[Extracted entries]

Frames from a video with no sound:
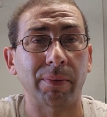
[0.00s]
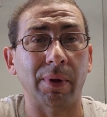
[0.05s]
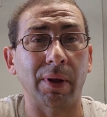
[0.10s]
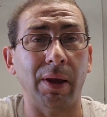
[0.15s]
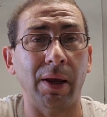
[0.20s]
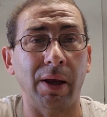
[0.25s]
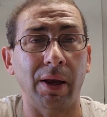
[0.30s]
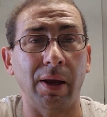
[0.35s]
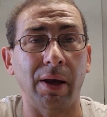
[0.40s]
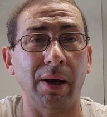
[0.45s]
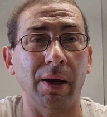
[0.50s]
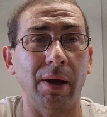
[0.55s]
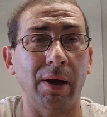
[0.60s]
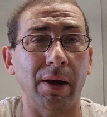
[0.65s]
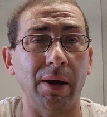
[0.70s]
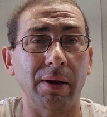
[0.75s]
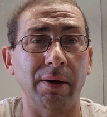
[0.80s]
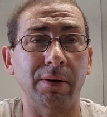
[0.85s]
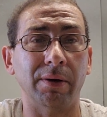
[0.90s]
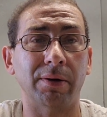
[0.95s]

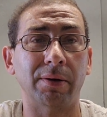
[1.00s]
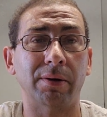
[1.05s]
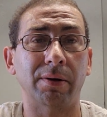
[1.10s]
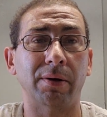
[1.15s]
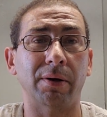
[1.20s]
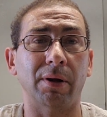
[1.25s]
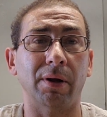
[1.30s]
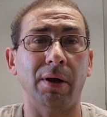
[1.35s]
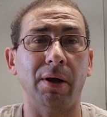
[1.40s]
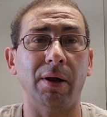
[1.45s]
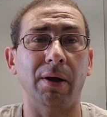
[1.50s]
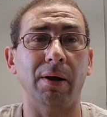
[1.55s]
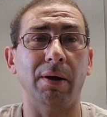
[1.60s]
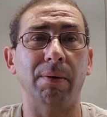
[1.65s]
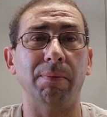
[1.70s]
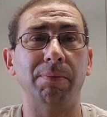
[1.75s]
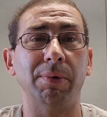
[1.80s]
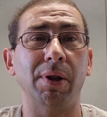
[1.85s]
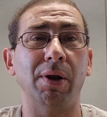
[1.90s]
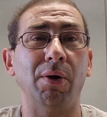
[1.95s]
And
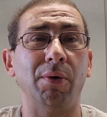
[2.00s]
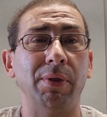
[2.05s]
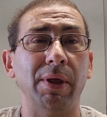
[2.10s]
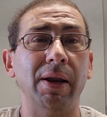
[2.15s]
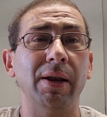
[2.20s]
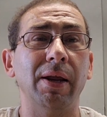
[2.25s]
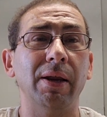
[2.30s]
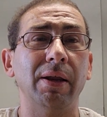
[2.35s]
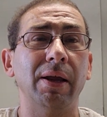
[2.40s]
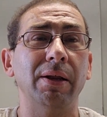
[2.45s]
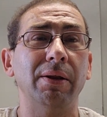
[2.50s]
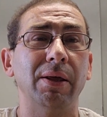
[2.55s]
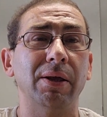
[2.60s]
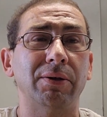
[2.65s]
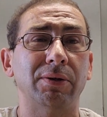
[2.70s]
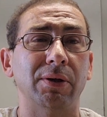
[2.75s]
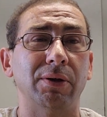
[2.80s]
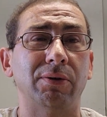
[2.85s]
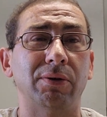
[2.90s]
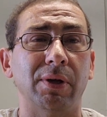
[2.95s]
and
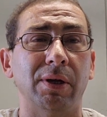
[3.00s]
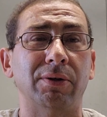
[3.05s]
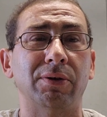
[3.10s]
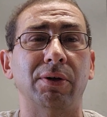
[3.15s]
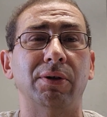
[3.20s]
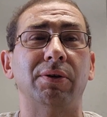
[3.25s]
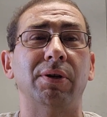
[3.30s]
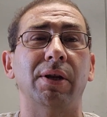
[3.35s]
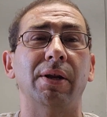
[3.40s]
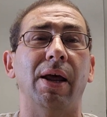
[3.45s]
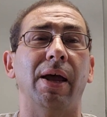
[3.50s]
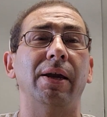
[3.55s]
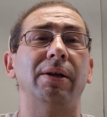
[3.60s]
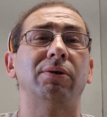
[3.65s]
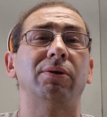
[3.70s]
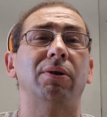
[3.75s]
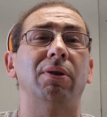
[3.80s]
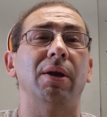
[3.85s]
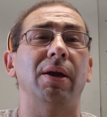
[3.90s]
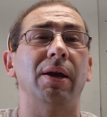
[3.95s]
this is the
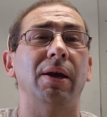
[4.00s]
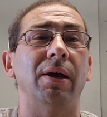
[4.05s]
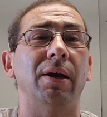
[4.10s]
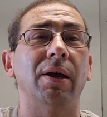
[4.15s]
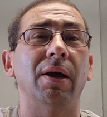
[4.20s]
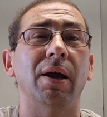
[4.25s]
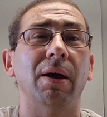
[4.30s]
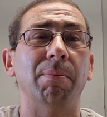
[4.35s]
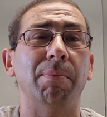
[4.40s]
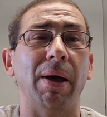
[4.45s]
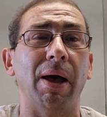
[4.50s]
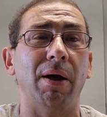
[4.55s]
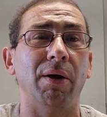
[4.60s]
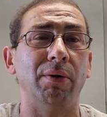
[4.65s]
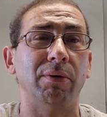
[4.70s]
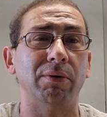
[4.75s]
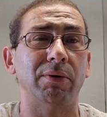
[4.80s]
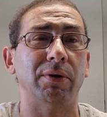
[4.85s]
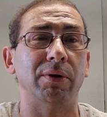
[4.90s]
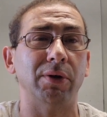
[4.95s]
nice thing
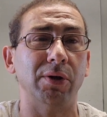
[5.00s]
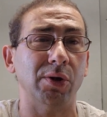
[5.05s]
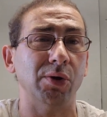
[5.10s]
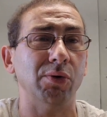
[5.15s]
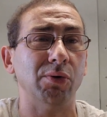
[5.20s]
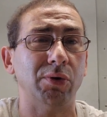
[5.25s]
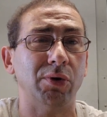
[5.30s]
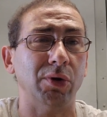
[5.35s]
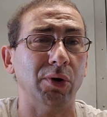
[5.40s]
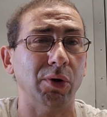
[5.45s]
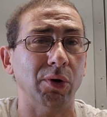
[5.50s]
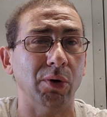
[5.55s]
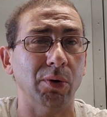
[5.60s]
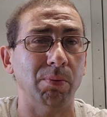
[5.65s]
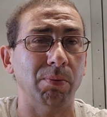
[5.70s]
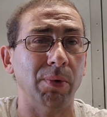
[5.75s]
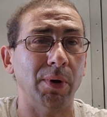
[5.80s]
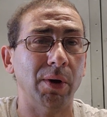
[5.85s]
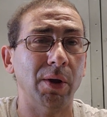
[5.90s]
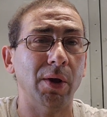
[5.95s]
about
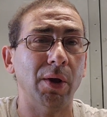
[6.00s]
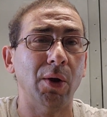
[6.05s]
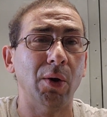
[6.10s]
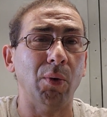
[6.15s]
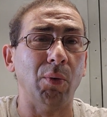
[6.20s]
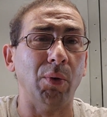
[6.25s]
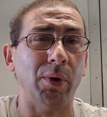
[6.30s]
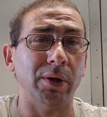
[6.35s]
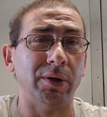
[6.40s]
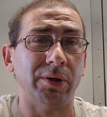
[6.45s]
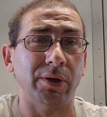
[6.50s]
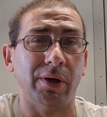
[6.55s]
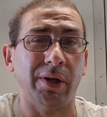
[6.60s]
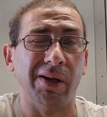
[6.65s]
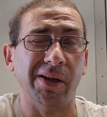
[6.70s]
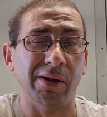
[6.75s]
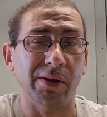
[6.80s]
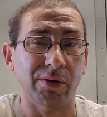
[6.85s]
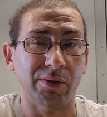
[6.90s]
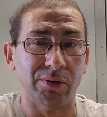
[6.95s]
YouTube, which
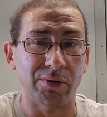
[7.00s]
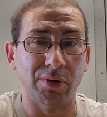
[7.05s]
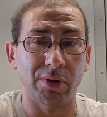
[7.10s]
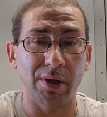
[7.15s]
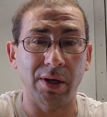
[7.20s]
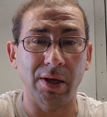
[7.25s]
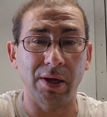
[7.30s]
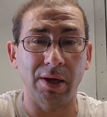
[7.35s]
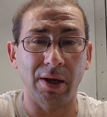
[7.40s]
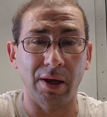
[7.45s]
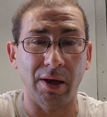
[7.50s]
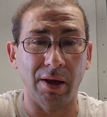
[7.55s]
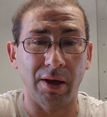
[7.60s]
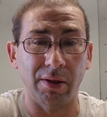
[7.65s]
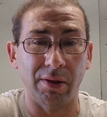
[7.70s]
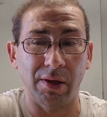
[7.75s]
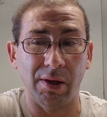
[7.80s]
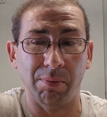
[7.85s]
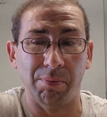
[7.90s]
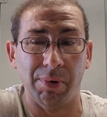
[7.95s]
is the
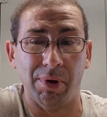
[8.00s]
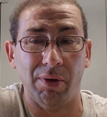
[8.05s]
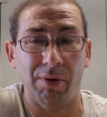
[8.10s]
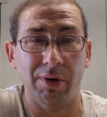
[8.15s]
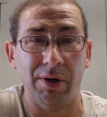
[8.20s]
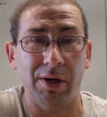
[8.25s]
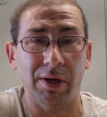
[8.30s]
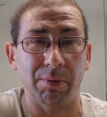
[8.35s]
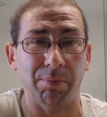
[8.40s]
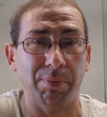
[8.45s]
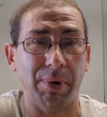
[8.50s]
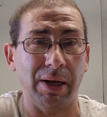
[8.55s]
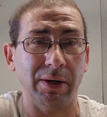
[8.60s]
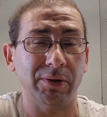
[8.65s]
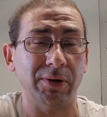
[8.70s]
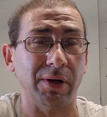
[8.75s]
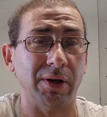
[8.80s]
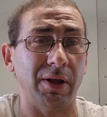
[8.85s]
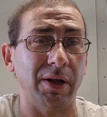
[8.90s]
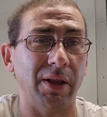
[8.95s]
ability to
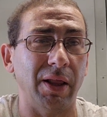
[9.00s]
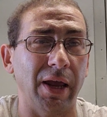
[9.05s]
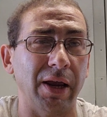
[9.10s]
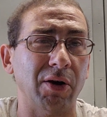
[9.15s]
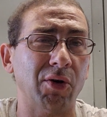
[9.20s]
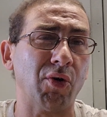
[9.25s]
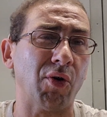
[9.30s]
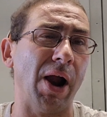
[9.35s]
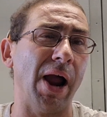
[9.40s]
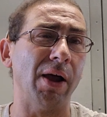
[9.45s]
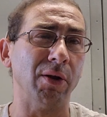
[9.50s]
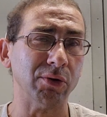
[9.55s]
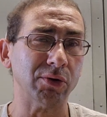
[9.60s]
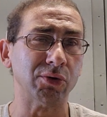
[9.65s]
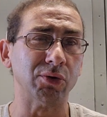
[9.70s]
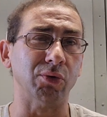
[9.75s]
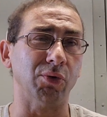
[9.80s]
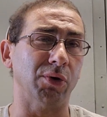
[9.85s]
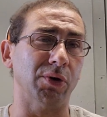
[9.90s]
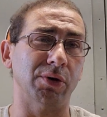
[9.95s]
basically like
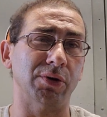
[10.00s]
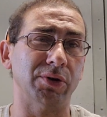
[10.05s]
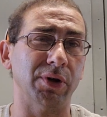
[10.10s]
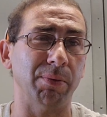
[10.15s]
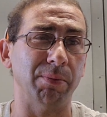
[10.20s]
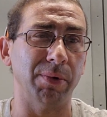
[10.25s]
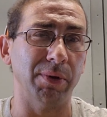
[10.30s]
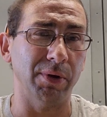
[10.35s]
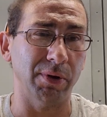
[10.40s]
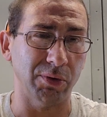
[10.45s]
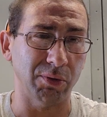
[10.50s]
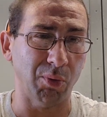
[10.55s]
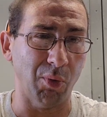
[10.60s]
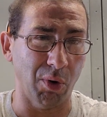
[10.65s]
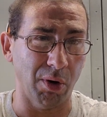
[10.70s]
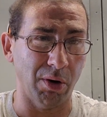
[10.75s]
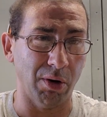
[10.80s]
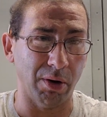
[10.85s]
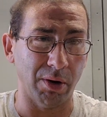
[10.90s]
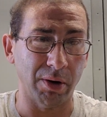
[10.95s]
crowdsource some of this
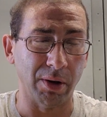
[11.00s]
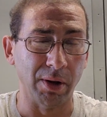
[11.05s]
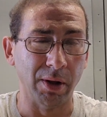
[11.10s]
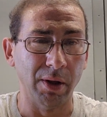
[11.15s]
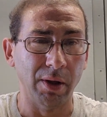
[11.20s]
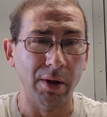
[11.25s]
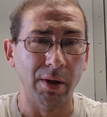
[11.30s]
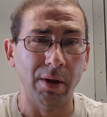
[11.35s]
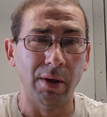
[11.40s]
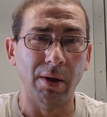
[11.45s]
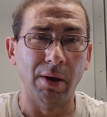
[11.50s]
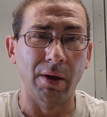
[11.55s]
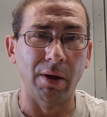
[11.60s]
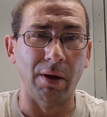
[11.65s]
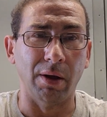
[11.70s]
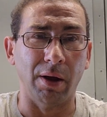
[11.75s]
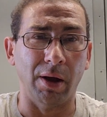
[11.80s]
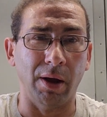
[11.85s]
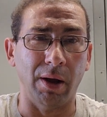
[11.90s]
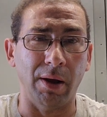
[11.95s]
work,
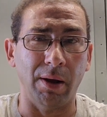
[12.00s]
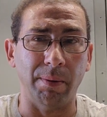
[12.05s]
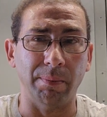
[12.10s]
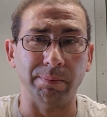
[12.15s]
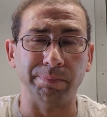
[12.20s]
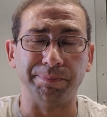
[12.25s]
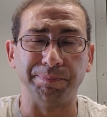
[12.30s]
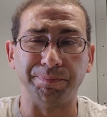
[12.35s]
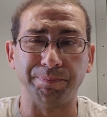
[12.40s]
um,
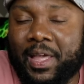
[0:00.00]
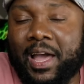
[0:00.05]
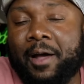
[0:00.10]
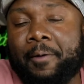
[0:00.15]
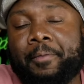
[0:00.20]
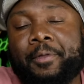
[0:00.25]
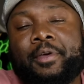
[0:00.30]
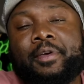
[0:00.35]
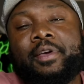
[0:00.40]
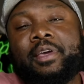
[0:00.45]

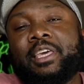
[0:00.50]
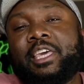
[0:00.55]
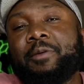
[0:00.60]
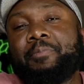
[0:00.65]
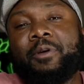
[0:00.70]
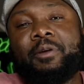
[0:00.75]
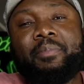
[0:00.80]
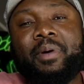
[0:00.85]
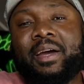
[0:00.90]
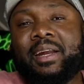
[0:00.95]
Now,
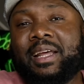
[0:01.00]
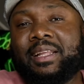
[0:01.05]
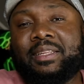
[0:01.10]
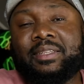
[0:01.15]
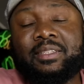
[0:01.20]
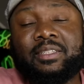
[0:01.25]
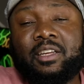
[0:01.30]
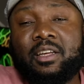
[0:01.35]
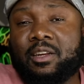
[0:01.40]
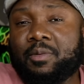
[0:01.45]
keep in mind that
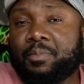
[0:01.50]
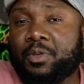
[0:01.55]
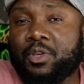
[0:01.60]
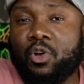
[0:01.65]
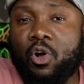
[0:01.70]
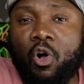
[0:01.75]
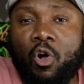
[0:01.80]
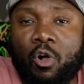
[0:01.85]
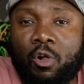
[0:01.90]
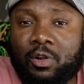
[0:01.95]
this is going to
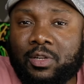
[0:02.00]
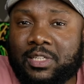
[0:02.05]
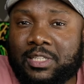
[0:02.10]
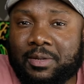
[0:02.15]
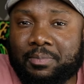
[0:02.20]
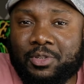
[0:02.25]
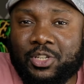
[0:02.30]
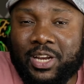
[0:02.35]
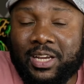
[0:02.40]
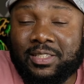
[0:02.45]
be all
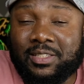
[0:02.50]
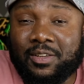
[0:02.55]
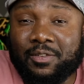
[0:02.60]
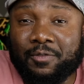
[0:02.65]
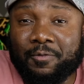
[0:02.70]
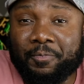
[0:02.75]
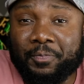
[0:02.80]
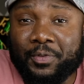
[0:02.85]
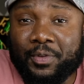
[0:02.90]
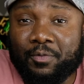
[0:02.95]

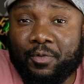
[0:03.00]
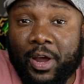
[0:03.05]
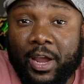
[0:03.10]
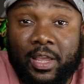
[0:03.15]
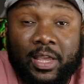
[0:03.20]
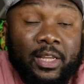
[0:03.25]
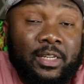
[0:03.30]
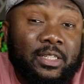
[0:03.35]
subjective, right?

[Task objective] Before you print the records, please set aside any pictures and keep everything else exact.

[Answer to the problem]
Frames from a video with no sound:
[0.00s]
[0.05s]
[0.10s]
[0.15s]
[0.20s]
[0.25s]
[0.30s]
[0.35s]
[0.40s]
[0.45s]
[0.50s]
[0.55s]
[0.60s]
[0.65s]
[0.70s]
[0.75s]
[0.80s]
[0.85s]
[0.90s]
[0.95s]

[1.00s]
[1.05s]
[1.10s]
[1.15s]
[1.20s]
[1.25s]
[1.30s]
[1.35s]
[1.40s]
[1.45s]
[1.50s]
[1.55s]
[1.60s]
[1.65s]
[1.70s]
[1.75s]
[1.80s]
[1.85s]
[1.90s]
[1.95s]
And
[2.00s]
[2.05s]
[2.10s]
[2.15s]
[2.20s]
[2.25s]
[2.30s]
[2.35s]
[2.40s]
[2.45s]
[2.50s]
[2.55s]
[2.60s]
[2.65s]
[2.70s]
[2.75s]
[2.80s]
[2.85s]
[2.90s]
[2.95s]
and
[3.00s]
[3.05s]
[3.10s]
[3.15s]
[3.20s]
[3.25s]
[3.30s]
[3.35s]
[3.40s]
[3.45s]
[3.50s]
[3.55s]
[3.60s]
[3.65s]
[3.70s]
[3.75s]
[3.80s]
[3.85s]
[3.90s]
[3.95s]
this is the
[4.00s]
[4.05s]
[4.10s]
[4.15s]
[4.20s]
[4.25s]
[4.30s]
[4.35s]
[4.40s]
[4.45s]
[4.50s]
[4.55s]
[4.60s]
[4.65s]
[4.70s]
[4.75s]
[4.80s]
[4.85s]
[4.90s]
[4.95s]
nice thing
[5.00s]
[5.05s]
[5.10s]
[5.15s]
[5.20s]
[5.25s]
[5.30s]
[5.35s]
[5.40s]
[5.45s]
[5.50s]
[5.55s]
[5.60s]
[5.65s]
[5.70s]
[5.75s]
[5.80s]
[5.85s]
[5.90s]
[5.95s]
about
[6.00s]
[6.05s]
[6.10s]
[6.15s]
[6.20s]
[6.25s]
[6.30s]
[6.35s]
[6.40s]
[6.45s]
[6.50s]
[6.55s]
[6.60s]
[6.65s]
[6.70s]
[6.75s]
[6.80s]
[6.85s]
[6.90s]
[6.95s]
YouTube, which
[7.00s]
[7.05s]
[7.10s]
[7.15s]
[7.20s]
[7.25s]
[7.30s]
[7.35s]
[7.40s]
[7.45s]
[7.50s]
[7.55s]
[7.60s]
[7.65s]
[7.70s]
[7.75s]
[7.80s]
[7.85s]
[7.90s]
[7.95s]
is the
[8.00s]
[8.05s]
[8.10s]
[8.15s]
[8.20s]
[8.25s]
[8.30s]
[8.35s]
[8.40s]
[8.45s]
[8.50s]
[8.55s]
[8.60s]
[8.65s]
[8.70s]
[8.75s]
[8.80s]
[8.85s]
[8.90s]
[8.95s]
ability to
[9.00s]
[9.05s]
[9.10s]
[9.15s]
[9.20s]
[9.25s]
[9.30s]
[9.35s]
[9.40s]
[9.45s]
[9.50s]
[9.55s]
[9.60s]
[9.65s]
[9.70s]
[9.75s]
[9.80s]
[9.85s]
[9.90s]
[9.95s]
basically like
[10.00s]
[10.05s]
[10.10s]
[10.15s]
[10.20s]
[10.25s]
[10.30s]
[10.35s]
[10.40s]
[10.45s]
[10.50s]
[10.55s]
[10.60s]
[10.65s]
[10.70s]
[10.75s]
[10.80s]
[10.85s]
[10.90s]
[10.95s]
crowdsource some of this
[11.00s]
[11.05s]
[11.10s]
[11.15s]
[11.20s]
[11.25s]
[11.30s]
[11.35s]
[11.40s]
[11.45s]
[11.50s]
[11.55s]
[11.60s]
[11.65s]
[11.70s]
[11.75s]
[11.80s]
[11.85s]
[11.90s]
[11.95s]
work,
[12.00s]
[12.05s]
[12.10s]
[12.15s]
[12.20s]
[12.25s]
[12.30s]
[12.35s]
[12.40s]
um,
[0:00.00]
[0:00.05]
[0:00.10]
[0:00.15]
[0:00.20]
[0:00.25]
[0:00.30]
[0:00.35]
[0:00.40]
[0:00.45]

[0:00.50]
[0:00.55]
[0:00.60]
[0:00.65]
[0:00.70]
[0:00.75]
[0:00.80]
[0:00.85]
[0:00.90]
[0:00.95]
Now,
[0:01.00]
[0:01.05]
[0:01.10]
[0:01.15]
[0:01.20]
[0:01.25]
[0:01.30]
[0:01.35]
[0:01.40]
[0:01.45]
keep in mind that
[0:01.50]
[0:01.55]
[0:01.60]
[0:01.65]
[0:01.70]
[0:01.75]
[0:01.80]
[0:01.85]
[0:01.90]
[0:01.95]
this is going to
[0:02.00]
[0:02.05]
[0:02.10]
[0:02.15]
[0:02.20]
[0:02.25]
[0:02.30]
[0:02.35]
[0:02.40]
[0:02.45]
be all
[0:02.50]
[0:02.55]
[0:02.60]
[0:02.65]
[0:02.70]
[0:02.75]
[0:02.80]
[0:02.85]
[0:02.90]
[0:02.95]

[0:03.00]
[0:03.05]
[0:03.10]
[0:03.15]
[0:03.20]
[0:03.25]
[0:03.30]
[0:03.35]
subjective, right?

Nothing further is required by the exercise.